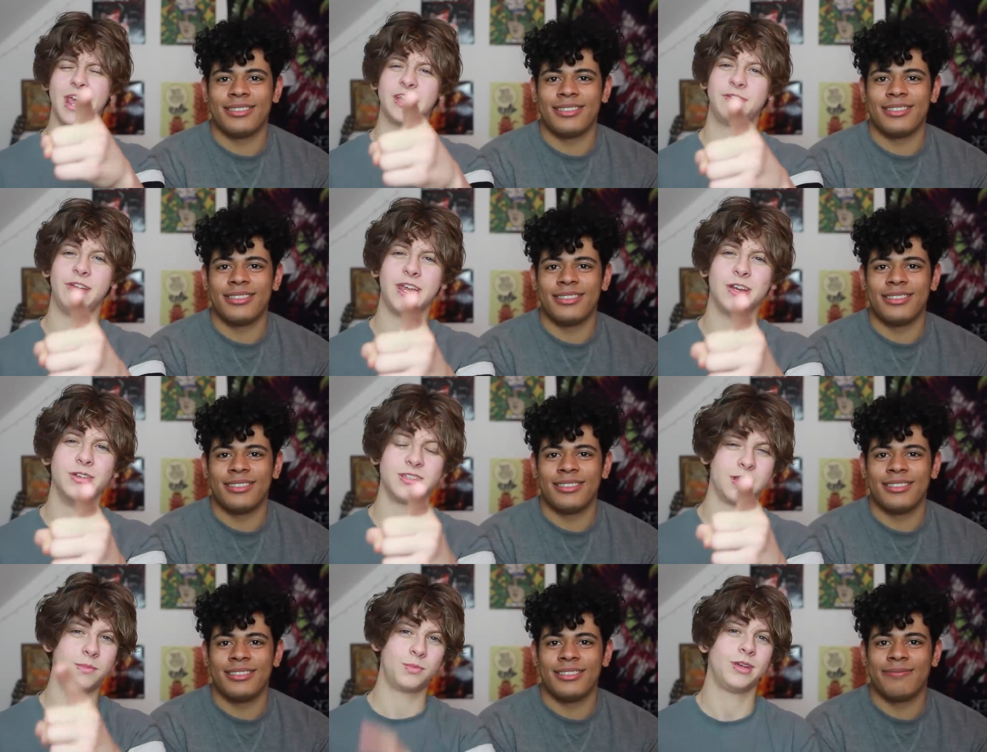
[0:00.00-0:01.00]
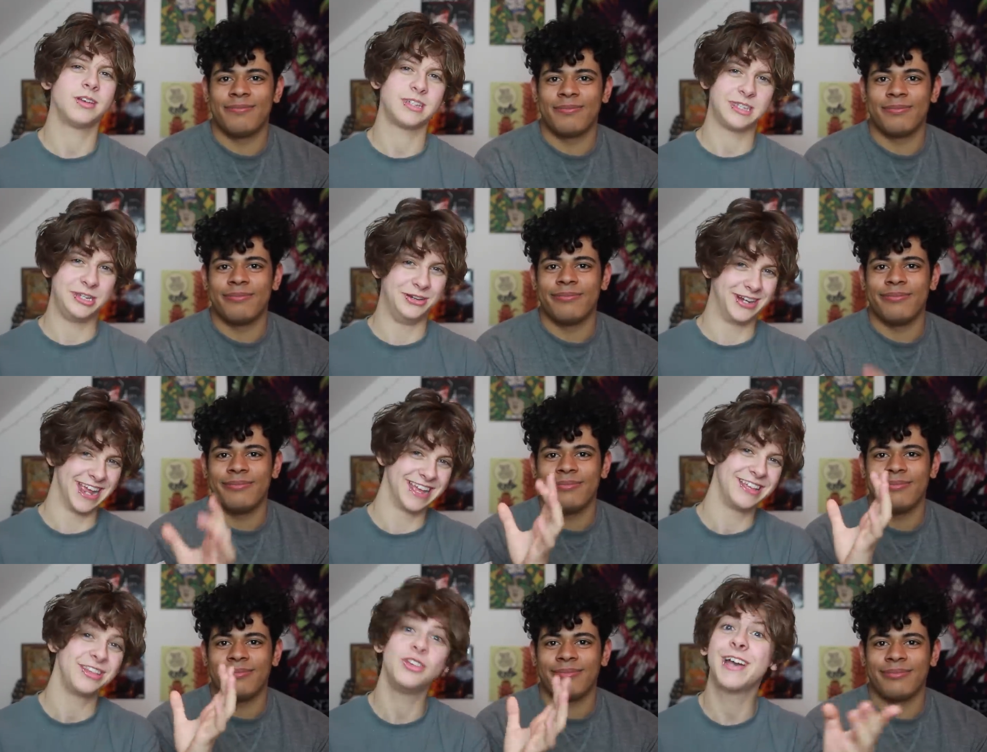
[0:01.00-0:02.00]
Speaker 1: the next video is up, because
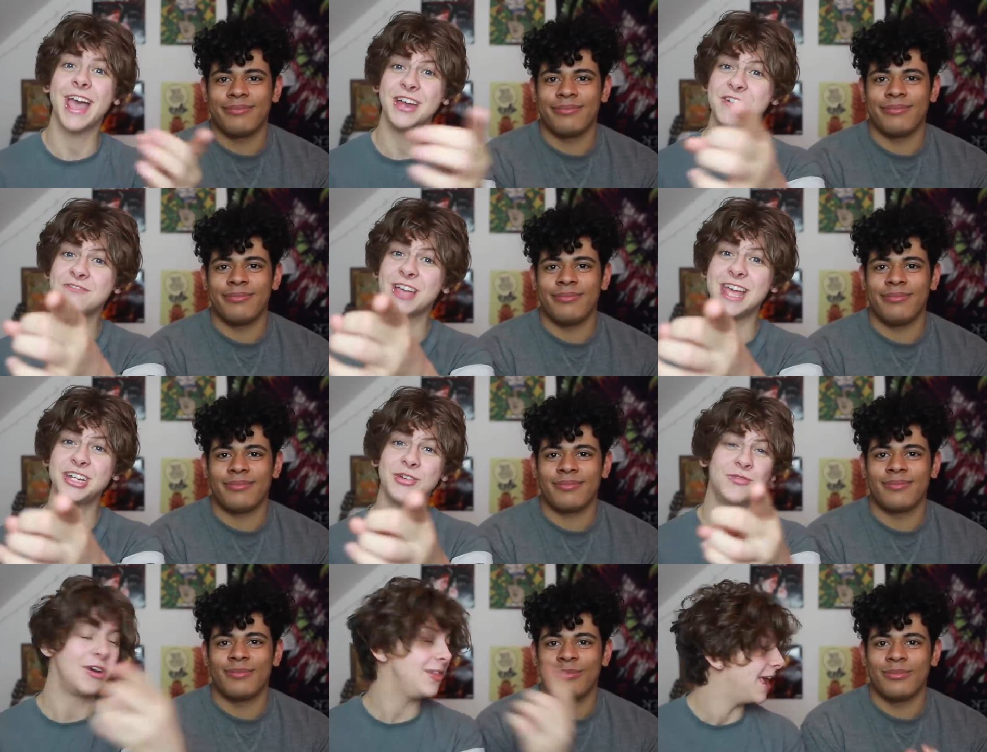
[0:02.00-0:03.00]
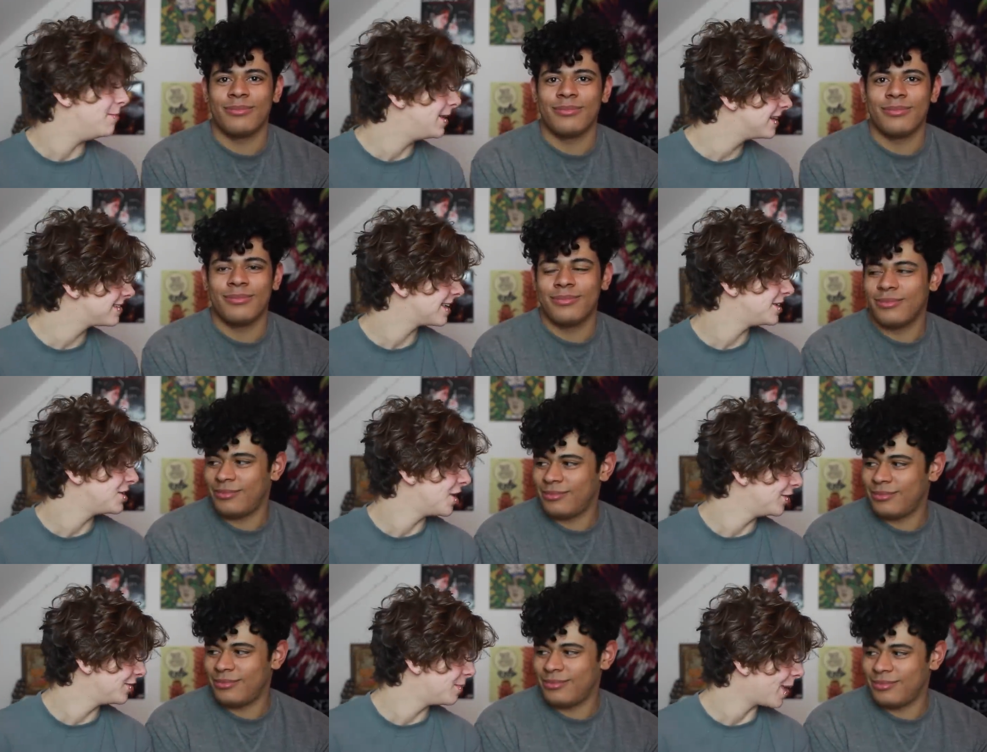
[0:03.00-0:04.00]
you'll get a notification, won't they? Because they've
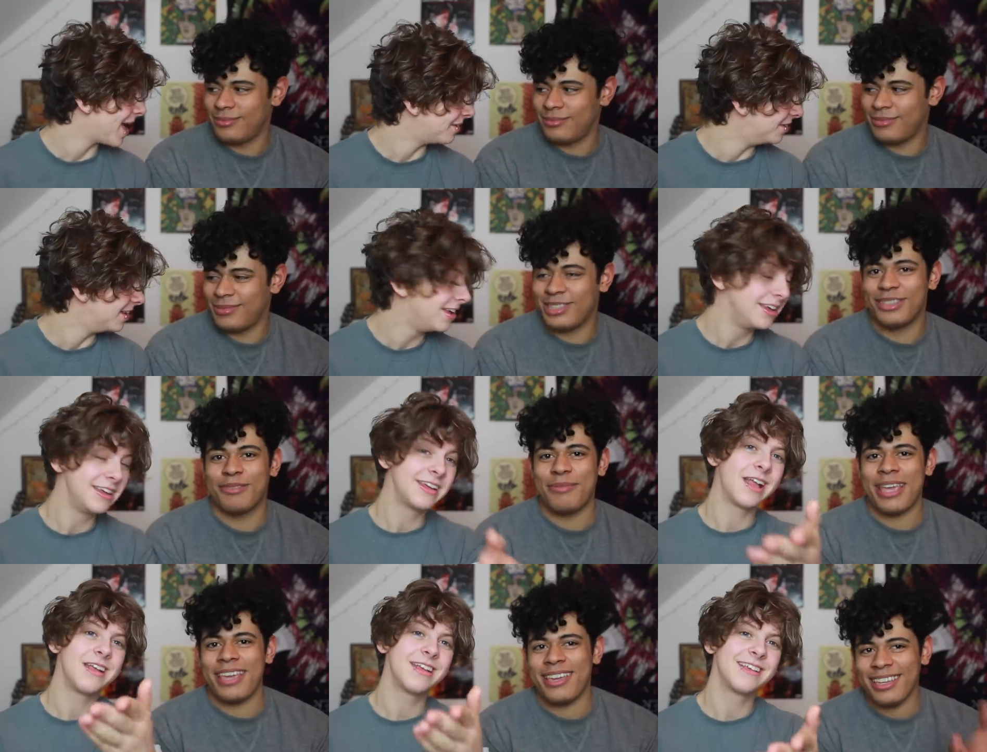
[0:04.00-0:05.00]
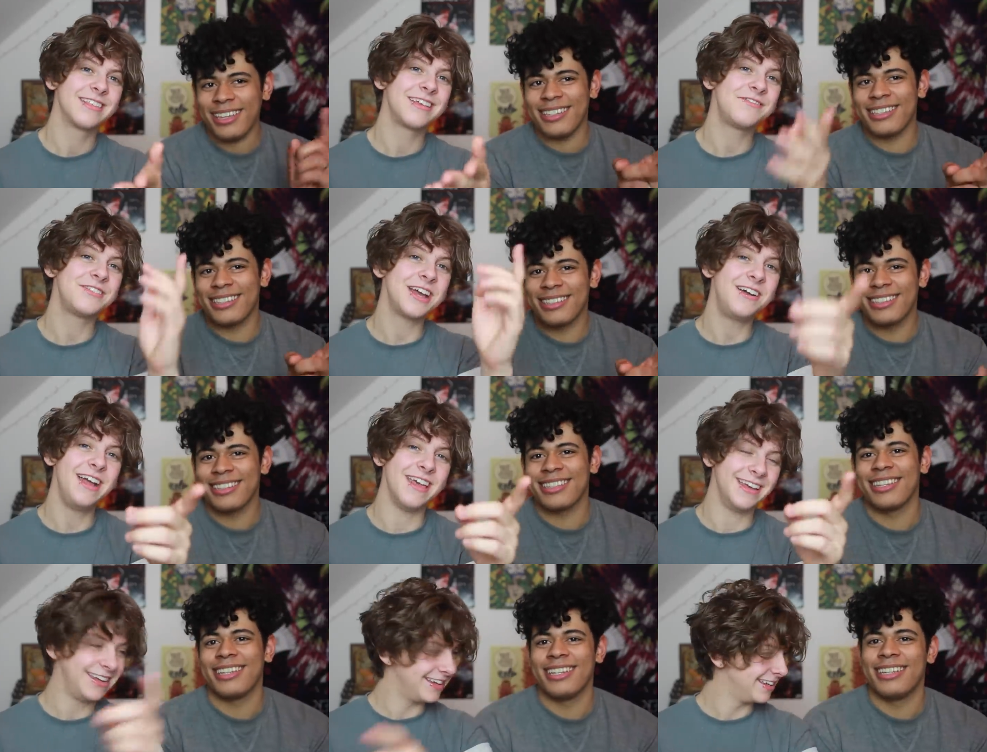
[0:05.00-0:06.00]
turned on the bell.
Speaker 2: Ding! They've done
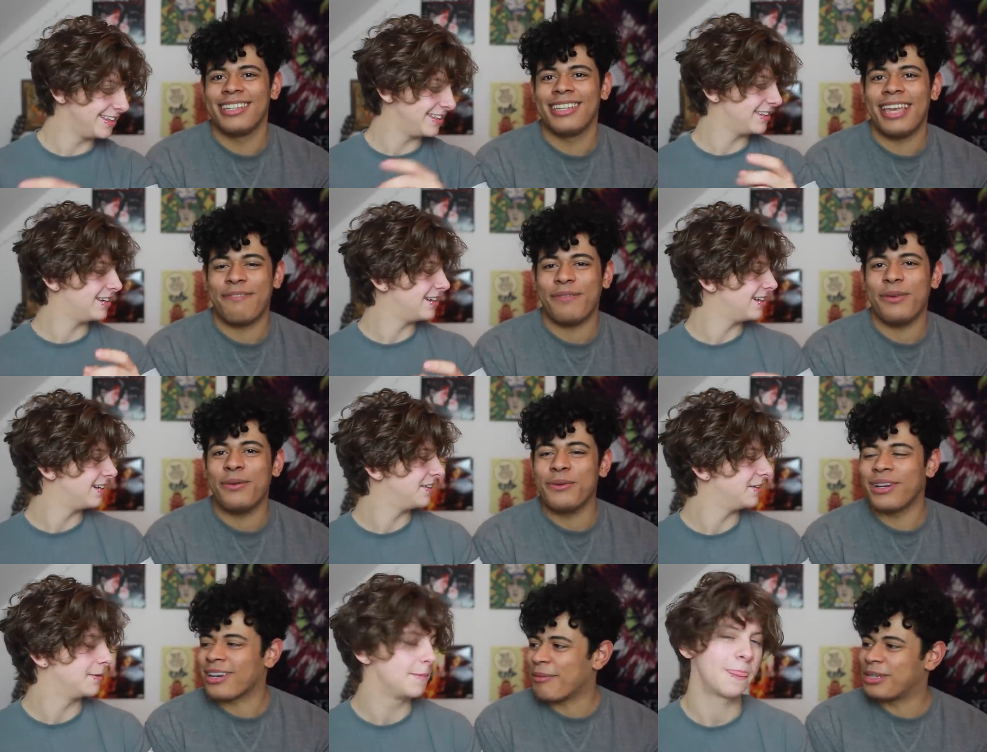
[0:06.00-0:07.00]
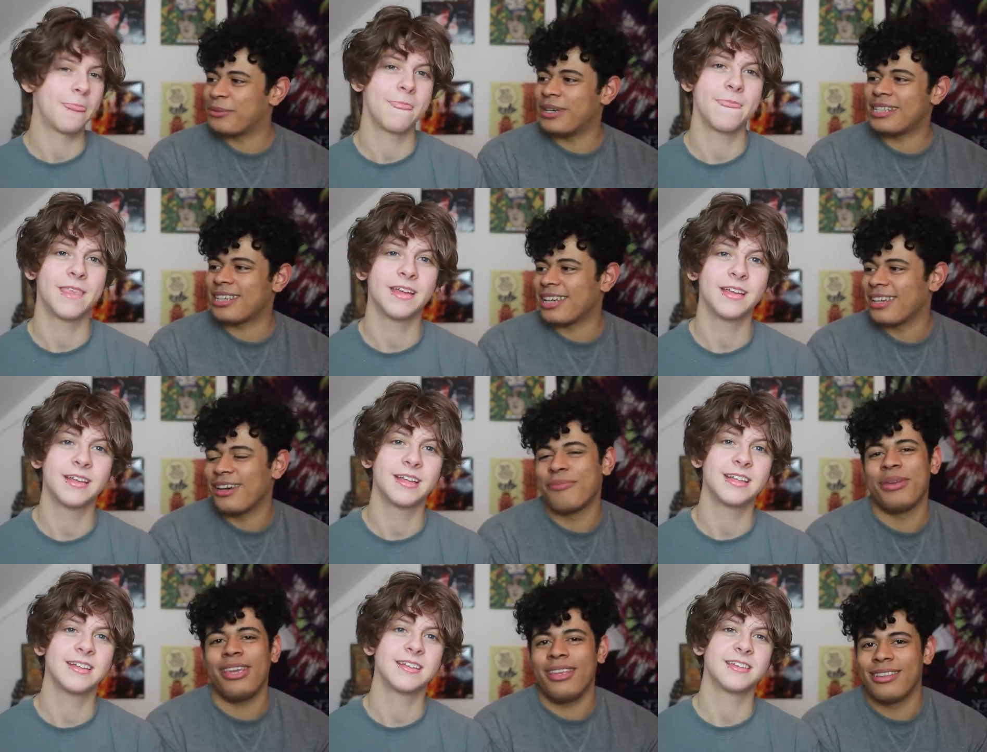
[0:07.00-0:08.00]
it. If you are coming to Whitsy, I'll
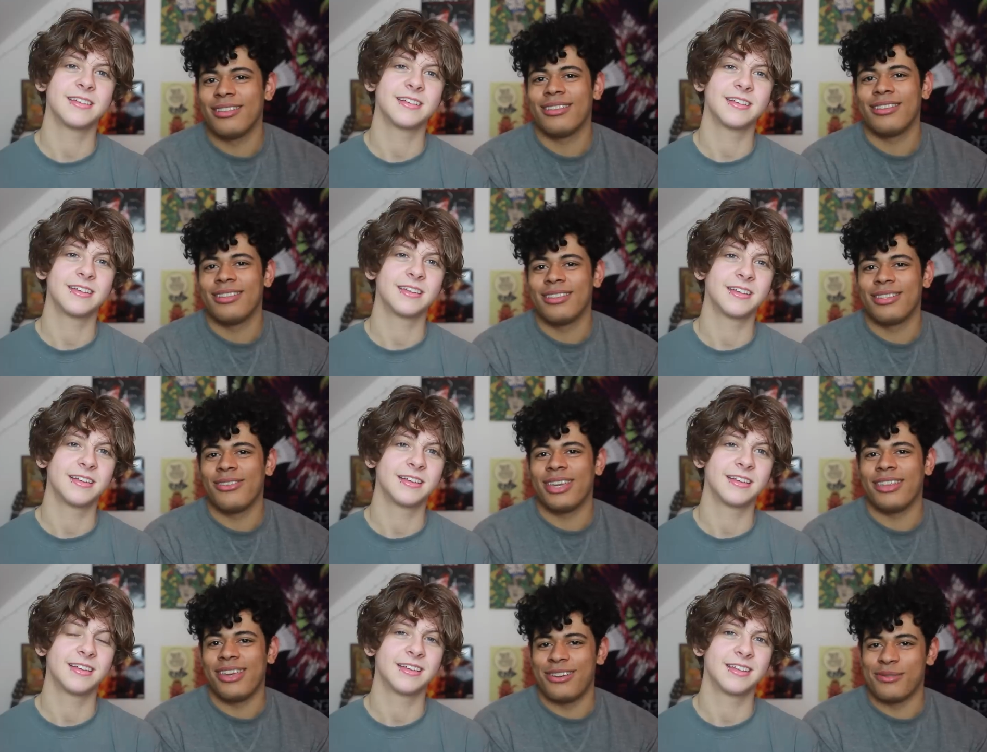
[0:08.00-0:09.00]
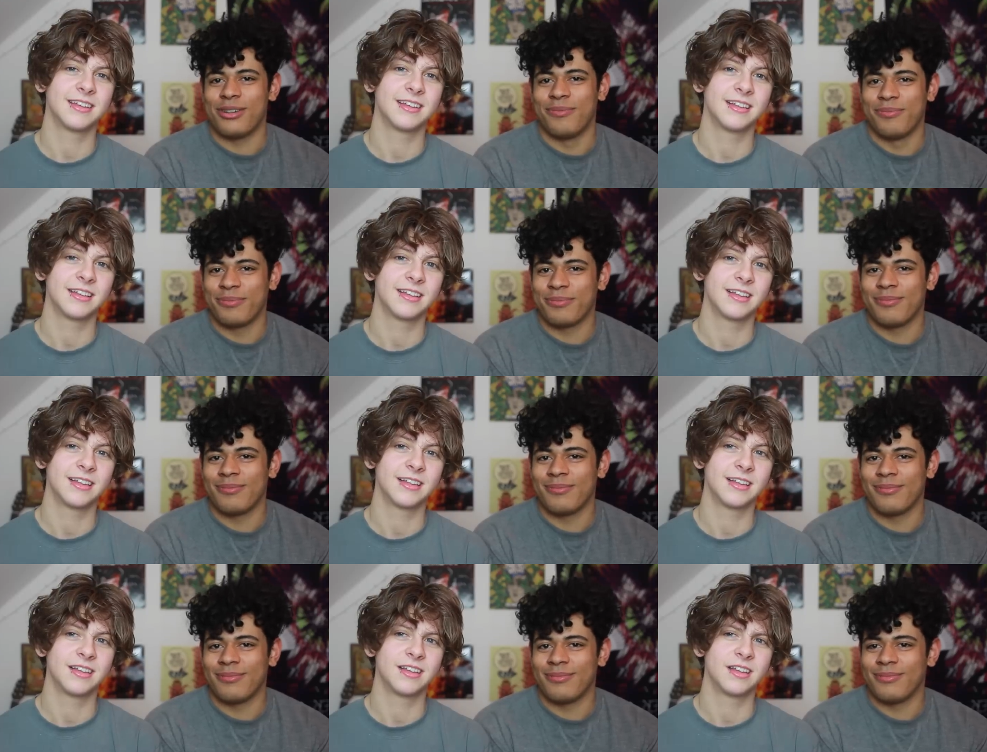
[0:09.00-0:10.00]
be doing it there as well.
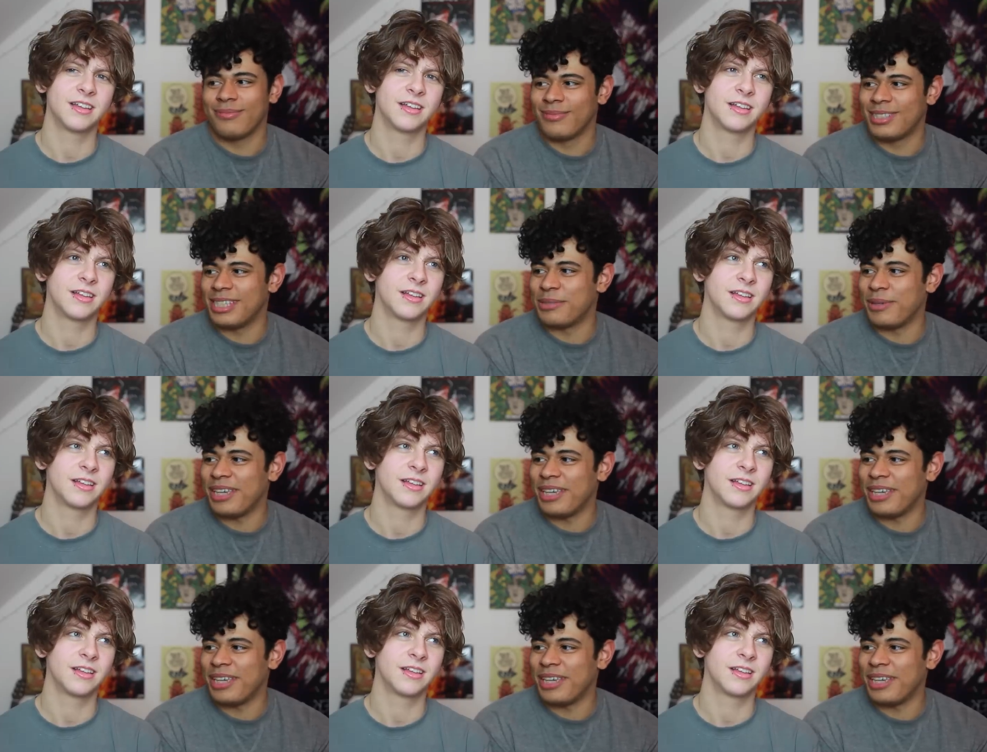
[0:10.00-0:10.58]
It's this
:::
**Exercise details**
Starting at the line that contains "[0:07.00-0:08.00]", extract each line through the last line of the material exactly as written, and include no pictures.

**Written reply**
[0:07.00-0:08.00]
it. If you are coming to Whitsy, I'll
[0:08.00-0:09.00]
[0:09.00-0:10.00]
be doing it there as well.
[0:10.00-0:10.58]
It's this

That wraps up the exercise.